A l’heure actuelle, les gènes dérégulés au cours du développement des membres dans le Syndrome de Nager ne sont pas identifiés. Compte tenu des anomalies préaxiales observées chez les patients, la dérégulation de la voie de signalisation de SHH est probable. Cependant, en plus de son rôle dans l’épissage, la protéine SAP49 intervient dans la voie de signalisation des BMPs au cours du développement squelettique en inhibant la différenciation ostéochondrale par liaison directe avec le récepteur BMPRIA (Watanabe et al., 2007). Ainsi, les malformations observées dans le Syndrome de Nager pourraient être liées à des anomalies de l’épissage de gènes impliqués dans le développement et/ou au rôle direct de la protéine SAP49 dans le développement squelettique.

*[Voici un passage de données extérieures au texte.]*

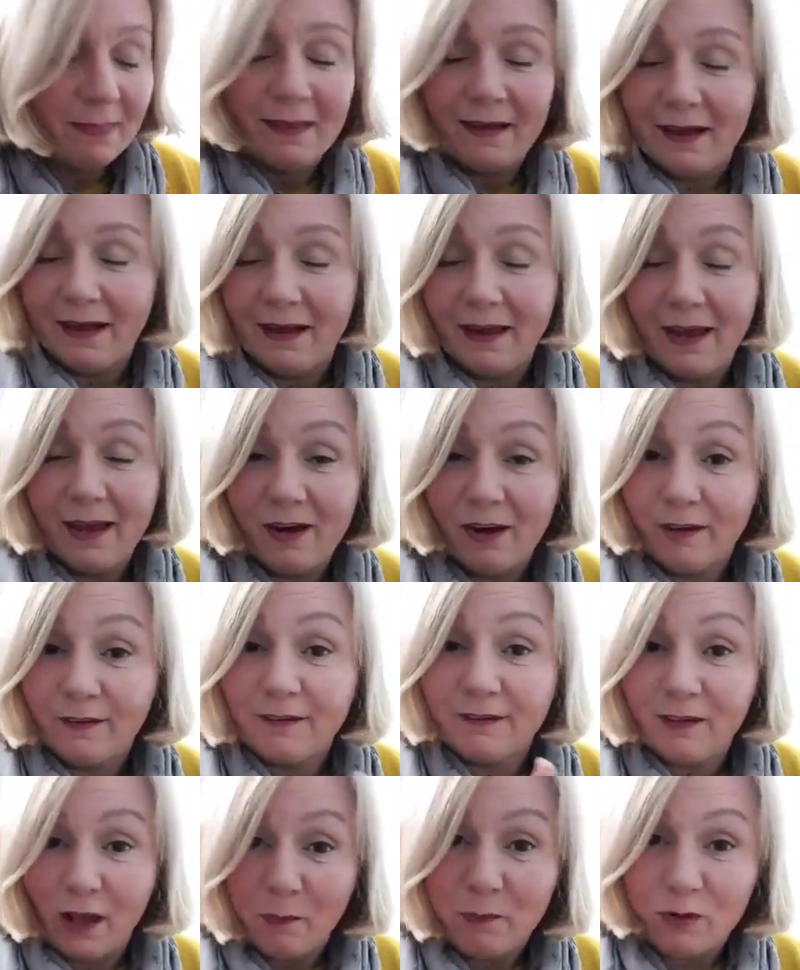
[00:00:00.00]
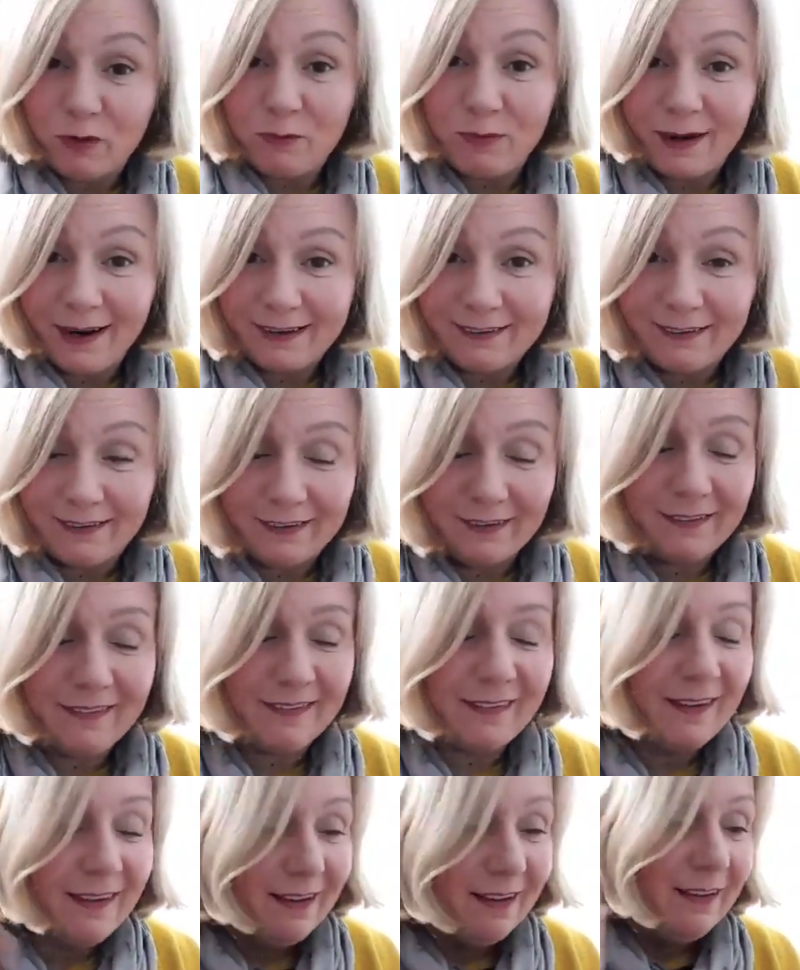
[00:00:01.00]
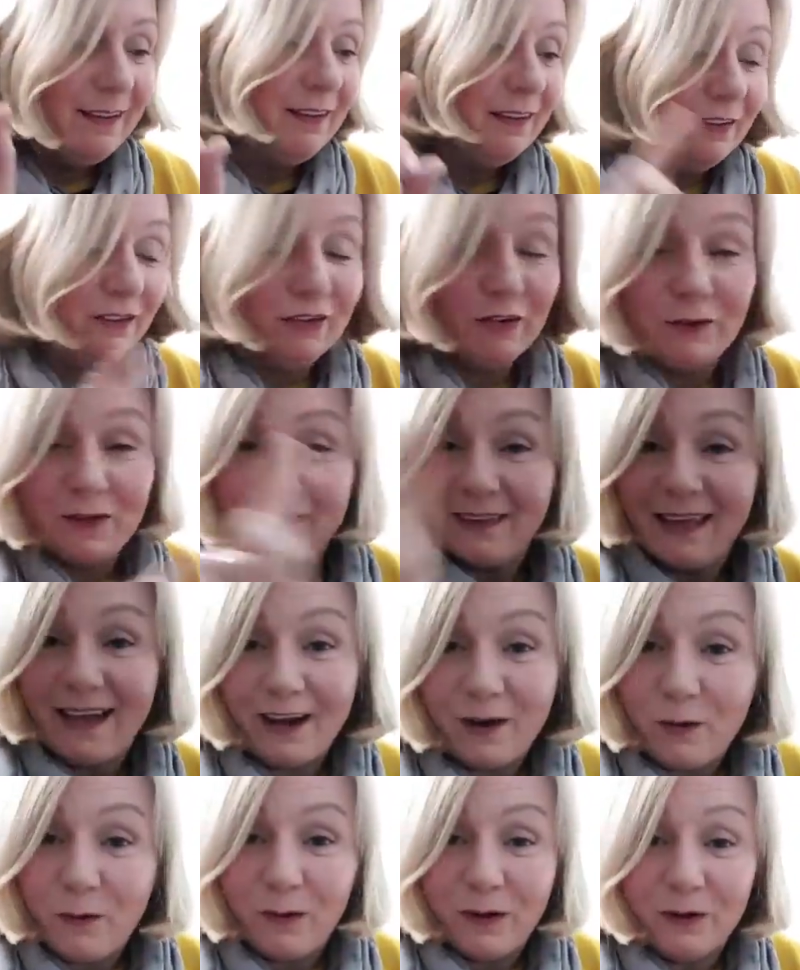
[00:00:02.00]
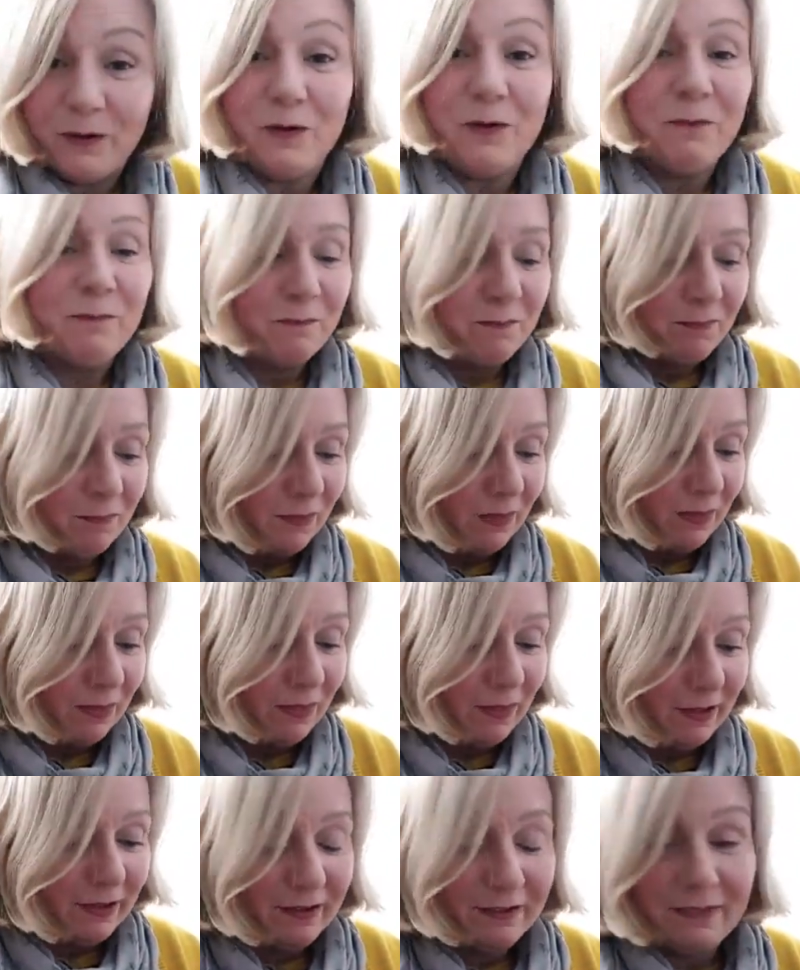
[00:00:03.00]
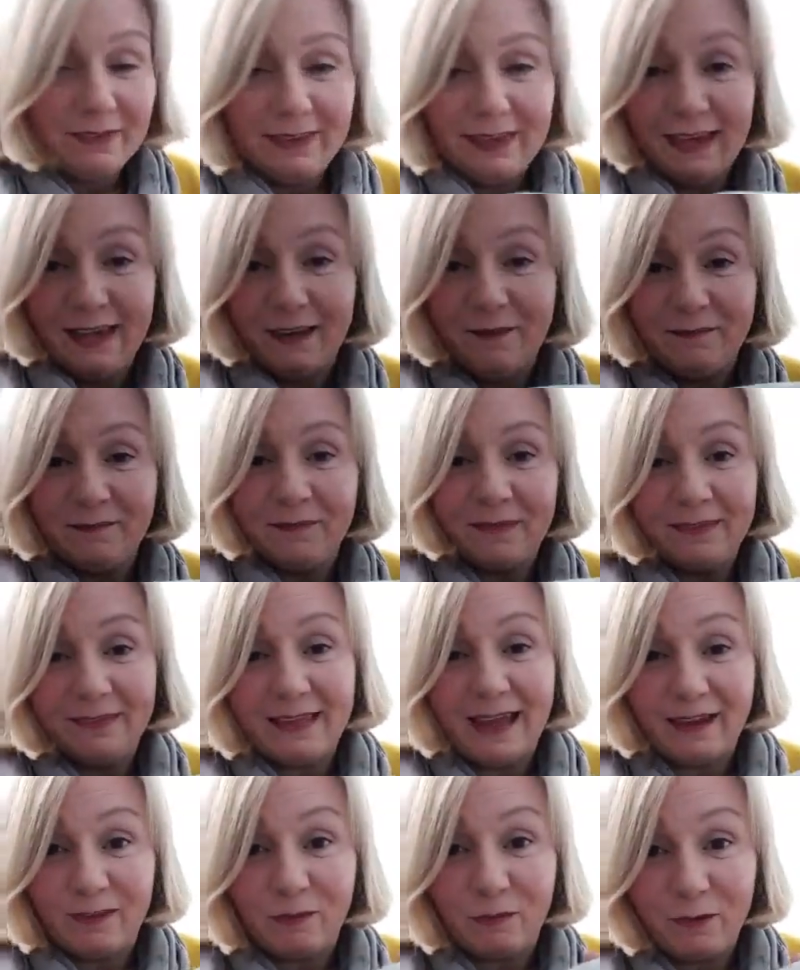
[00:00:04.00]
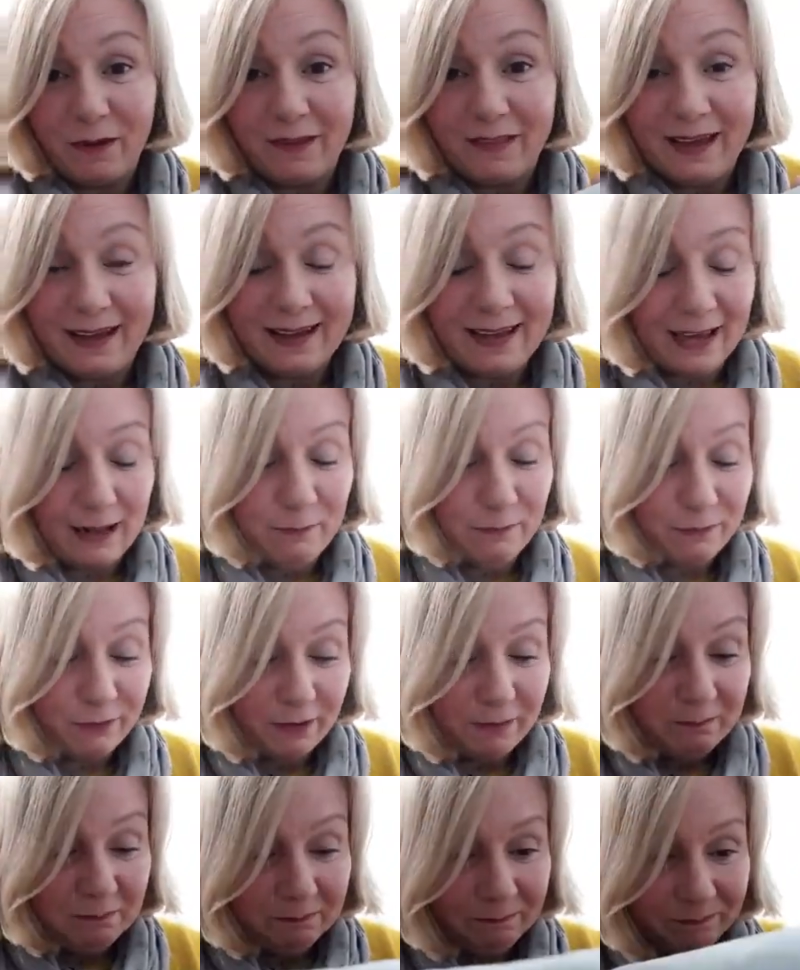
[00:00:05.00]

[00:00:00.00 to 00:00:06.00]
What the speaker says: And I got so much practice doing that quilt that, yeah, that's where that came from.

Environ un tiers des patients atteints de Syndrome de Nager ne présentent pas de mutation ponctuelle du gène SF3B4 (Bernier et al., 2012; Petit et al., 2014). Aussi bien dans les séries de la littérature actuelle que chez nos patients, la recherche de grands réarrangements du gène n’a pas été effectuée, suggérant que ce pourcentage puisse être sous- évalué. Depuis notre étude sur les 18 familles rapportées, le séquençage du gène SF3B4 a été mis en place en diagnostic de routine dans le laboratoire, permettant l’identification de plusieurs autres patients porteurs de mutations ponctuelles. Afin de compléter les investigations moléculaires dans les cas pour lesquels le séquençage est négatif, la recherche de grands réarrangements du gène par PCR quantitative devra être envisagée.

Néanmoins, l’hypothèse d’une hétérogénéité génétique dans cette affection reste probable. Concernant les 5 familles pour lesquelles l’étude du gène SF3B4 s’est avérée négative, nous participons à la collaboration FORGE Canada visant à identifier un autre gène en cause par analyse de l’exome.